Режиссеры Берлинской школы не предпринимают заведомо обреченных попыток постичь Другого (который всегда будет лишь зеркальной проекцией себя, автора). Они начинают с основ, пытаясь понять и показать, каково это вообще – быть человеком сегодня. Механика тел, мелкая моторика – вот те знаки, которые читает Берлинская школа. Актеры, как лабораторные крысы, помещены в экспериментальные пространства – на улицы спланированных другими людьми городов, в интерьеры гостиниц, аэропортов и реальных квартир (часто в них идет ремонт, что превращает дом в такую же транзитную, неустойчивую, неуютную зону). Человек передвигается по сложному городскому ландшафту, пьет воду, ест, едет в автомобиле (затянутую сцену вождения вообще можно считать фирменным знаком Берлинской школы и фильмов Кристиана Петцольда в особенности; легко представить себе восторг Ульриха Кёлера, который впервые выезжает на международный кинофестиваль и смотрит там «Благословенно ваш» Апичатпонга Вирасетакула – фильм, половина которого посвящена часовой безостановочной езде по автомагистрали).

Представление о современном городе как о мертвом, отчужденном, лишенном истории месте характерно для послевоенного кино Европы (тут можно снова сослаться на Антониони, так повлиявшего на первое поколение «берлинцев»), но отвращение этих режиссеров направлено в особенности на немецкие города. Жизнь может происходить только в Париже, Марселе, в Польше. Германия же – сплошной пункт пересадки, удобно спроектированный зал вечного ожидания.

Это ощущение затянувшегося ожидания (ожидания чего? катастрофы, смерти или, что куда страшнее, – пустоты, истории, которая никогда не будет написана, будущего, которое никогда не случится) провоцируют другую метафору для описания фильмов Берлинской школы – стоп-кадр. Здание уже взорвано, но на секунду оно зависло в своей цельности, прежде чем рассыпаться на обломки. Факт катастрофы всегда вписан в фильмы «берлинцев» – омут рационального буржуазного быта тут всегда атакован вторжением чего-то необъяснимого, иррационального, жуткого своим легким отклонением от плана. Подросток Константин (Треплев) у Шанелек кончает с собой «после полудня», аэропорт Орли заминирован, расслабленная туристка атакована в Марселе пробегающим грабителем, заставляющим ее поменяться с ним одеждой (!), героиня «Призраков» обнаруживает в украденном бумажнике свой портрет, герой «Вольфсбурга» принимает смерть от своего любимого «Фольксвагена», про героиню «Йеллы» вообще неясно, жива она или мертва. Необъяснимый эпилог, открытый или фатальный финал – все указывает на неизбежность конца. Но секунда, отделяющая постройку от руин, тянется в этих фильмах вечно.

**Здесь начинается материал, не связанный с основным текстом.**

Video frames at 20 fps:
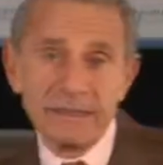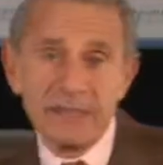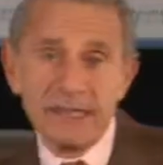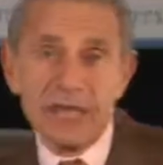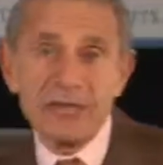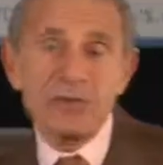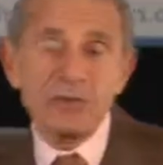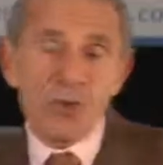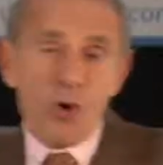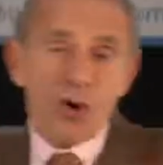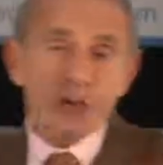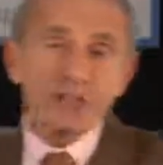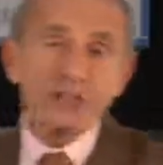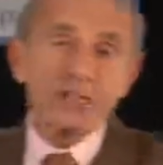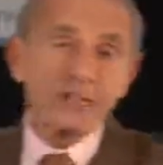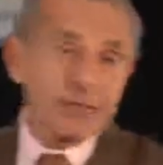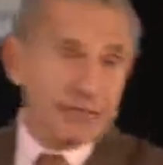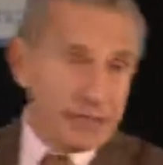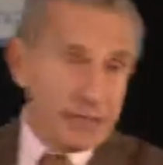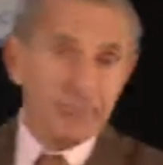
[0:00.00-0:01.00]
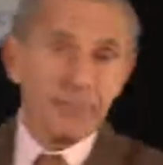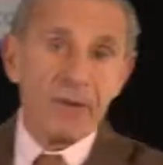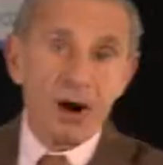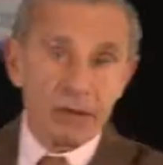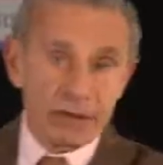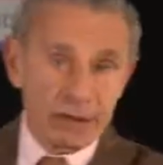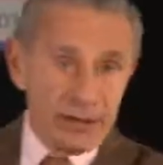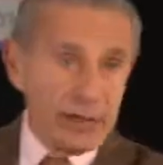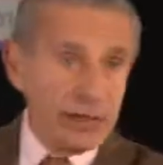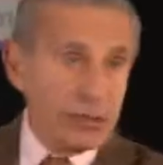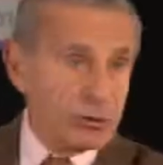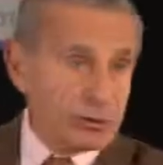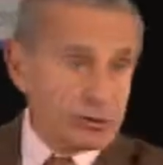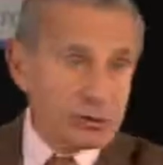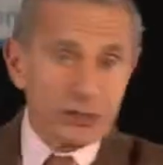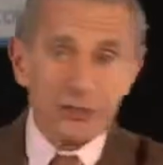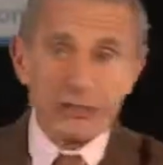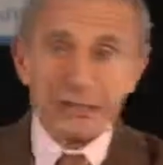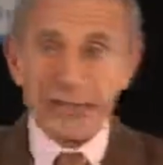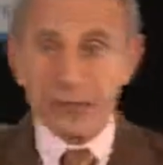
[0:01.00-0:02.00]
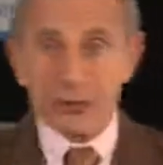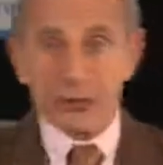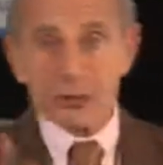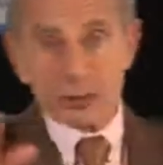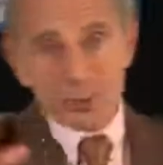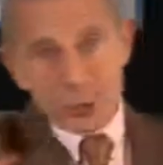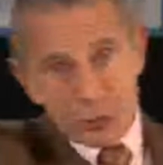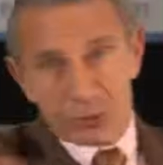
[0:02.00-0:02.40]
And you are sitting among dealers, and dealers,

Ощущение остановленного – или закольцованного – времени, особая темпоральность вечного перехода, замороженной катастрофы, послеобеденного сна, в котором минуты уравнены с часами. Как будто пьеса Чехова или американский фильм застыли в bullet time, в моменте между, вовне темпоральности. Такая вневременность – еще одна черта, которую Берлинская школа делит с современным искусством. Настоящее тут – не миг между прошлым и будущим, но бесконечное, неисчерпаемое «сейчас» остановившейся истории. Важный для первого поколения «берлинцев» текст Беньямина «Тезисы по философии истории» упоминает монопринт Клее «Angelus Novus». Изображенный на ней ангел истории повернут лицом к прошлому. Он в ужасе (как считает Беньямин) смотрит туда, где разворачивается одна непрерывная катастрофа, где руины наслаиваются на руины (так драматически трактует эту картину Беньямин). В будущем – обещания. В прошлом – останки этих невыполненных обещаний. Но для героев фильмов Берлинской школы уже нет никаких обещаний будущего, и потому их настоящее – бесконечно. Их замедленное время имеет совсем другую природу, нежели замедленное время героев, скажем, Цзя Чжанкэ или Хоу Сяосьеня, погруженных в медленные, но неостановимые воды истории. Нет – герои нового немецкого кино, как и герои Чехова, выброшены из истории, которая как будто уже пронеслась мимо, оставив после себя руины жанров (квазитриллеры

Петцольда, Арслана и Хоххойзлер), зданий (восточногерманские развалюхи депрессивных пригородов Виттенберге, мелькающие в «Йелле»), надежд (пережившие свое время террористы из «Внутренней безопасности» или муж героини Нины Хосс в «Йелле»). Константа капитализма и сопутствующего ему экономического кризиса вынесена в этом кино за кадр (точно так же, как вынесена за плоскость картины сама история у Клее) – но именно она определяет экранный диспозитив.